The Tokyo Stock Price Index experienced its worst day in 37 years, and London’s FTSE 100 dropped by more than 2 percent on Monday, August 5. Phil Dragoumis, director of Thera Wealth Management, noted that market volatility in August is not unusual and should not cause excessive concern. He emphasized that nothing fundamental has changed in the markets this year and suggested that having bonds in a portfolio can mitigate volatility. Dragoumis reassured that clients are still seeing gains this year despite the volatility, stating, “The price you pay for long-term returns is volatility.” He advised clients worried about market fluctuations to reduce their equity exposure, highlighting the importance of tailored portfolios for different risk appetites.

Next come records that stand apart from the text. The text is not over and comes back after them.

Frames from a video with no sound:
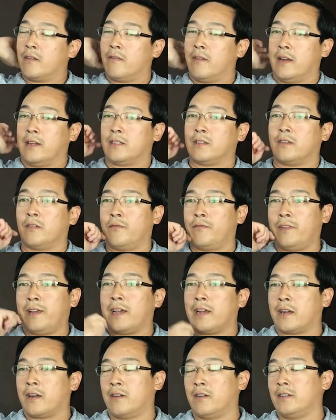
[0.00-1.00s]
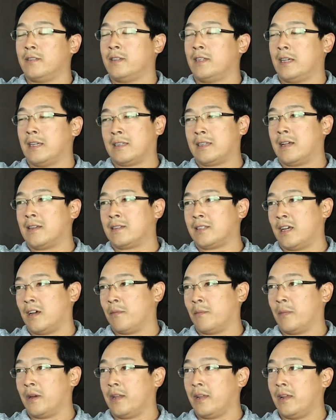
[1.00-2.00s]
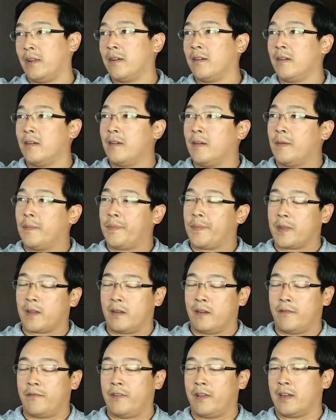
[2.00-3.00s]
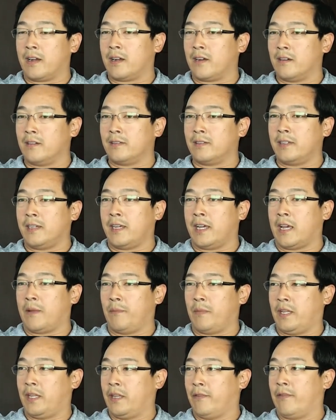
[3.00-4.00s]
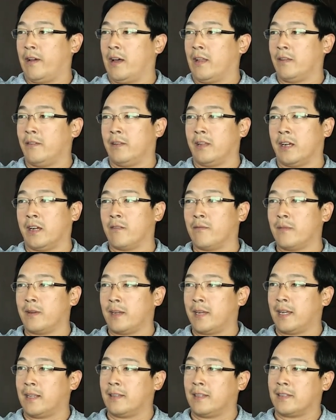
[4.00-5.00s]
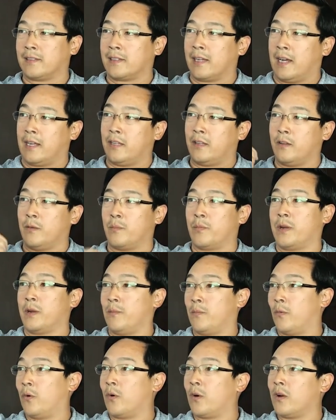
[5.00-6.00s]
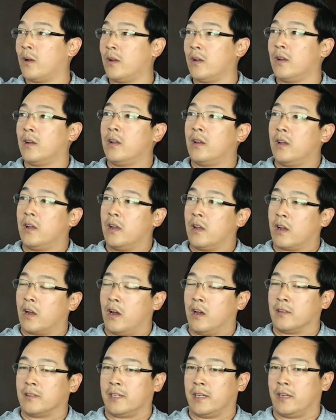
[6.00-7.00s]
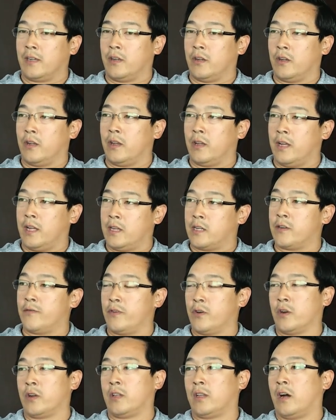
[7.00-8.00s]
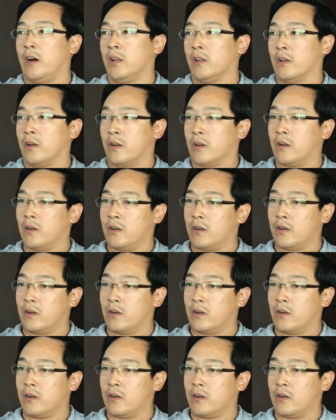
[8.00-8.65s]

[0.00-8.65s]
Right? So fiat currency is not sound money. Fiat currency can be devalued. The government can decide to print more, causing each of your dollar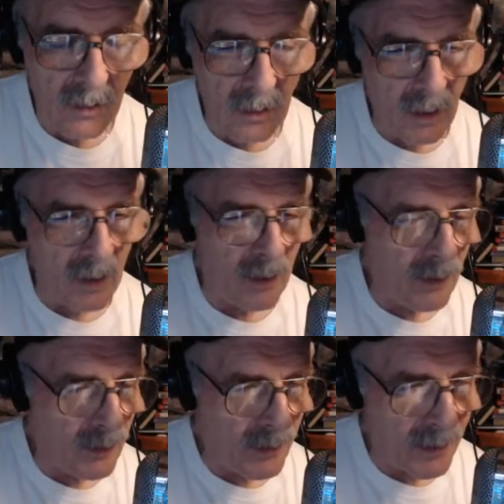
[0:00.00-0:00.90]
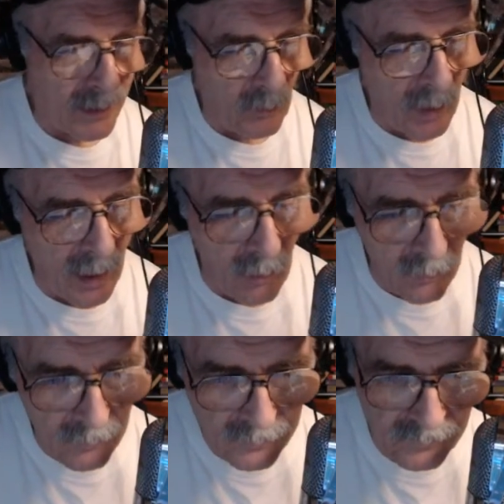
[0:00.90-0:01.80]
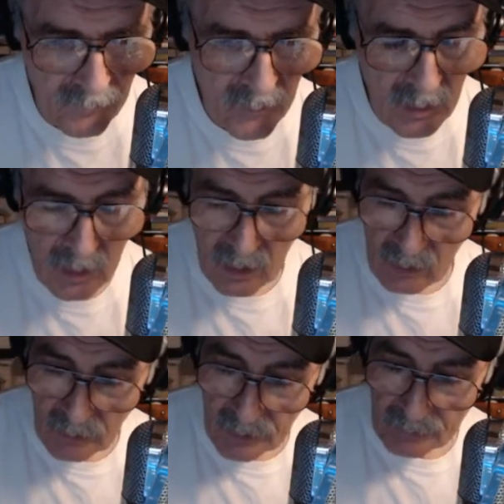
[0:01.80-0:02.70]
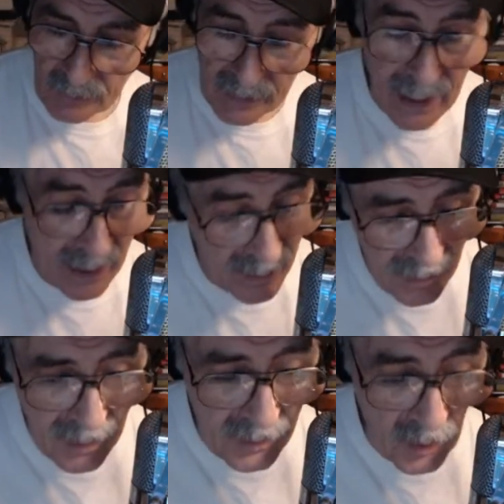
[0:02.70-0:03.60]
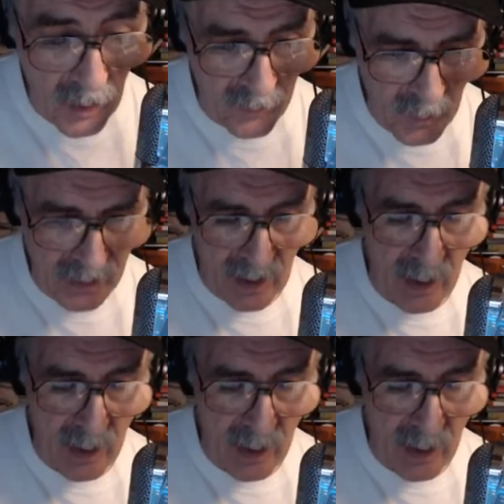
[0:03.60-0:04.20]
Oh yeah! Wow. Well, yeah, you do. You have to be careful.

Michael Reed of Michael Reed Wealth Management has also been urging clients to stay calm and remain invested in global equities for the long term. He highlighted the benefits of pound cost averaging for those making regular contributions to ISAs or pensions, which allows them to buy more investment units at lower prices. Reed emphasized the crucial role of advisers in helping clients avoid panic and poor decisions during market downturns.
Lindsay James, an investment strategist at Quilter Investors, warned that the volatility in Japan might precede similar fluctuations in US and European markets. Despite recent data failing to calm investor nerves, she noted that central banks have substantial capacity to stimulate growth and are expected to deploy these measures gradually to positive effect.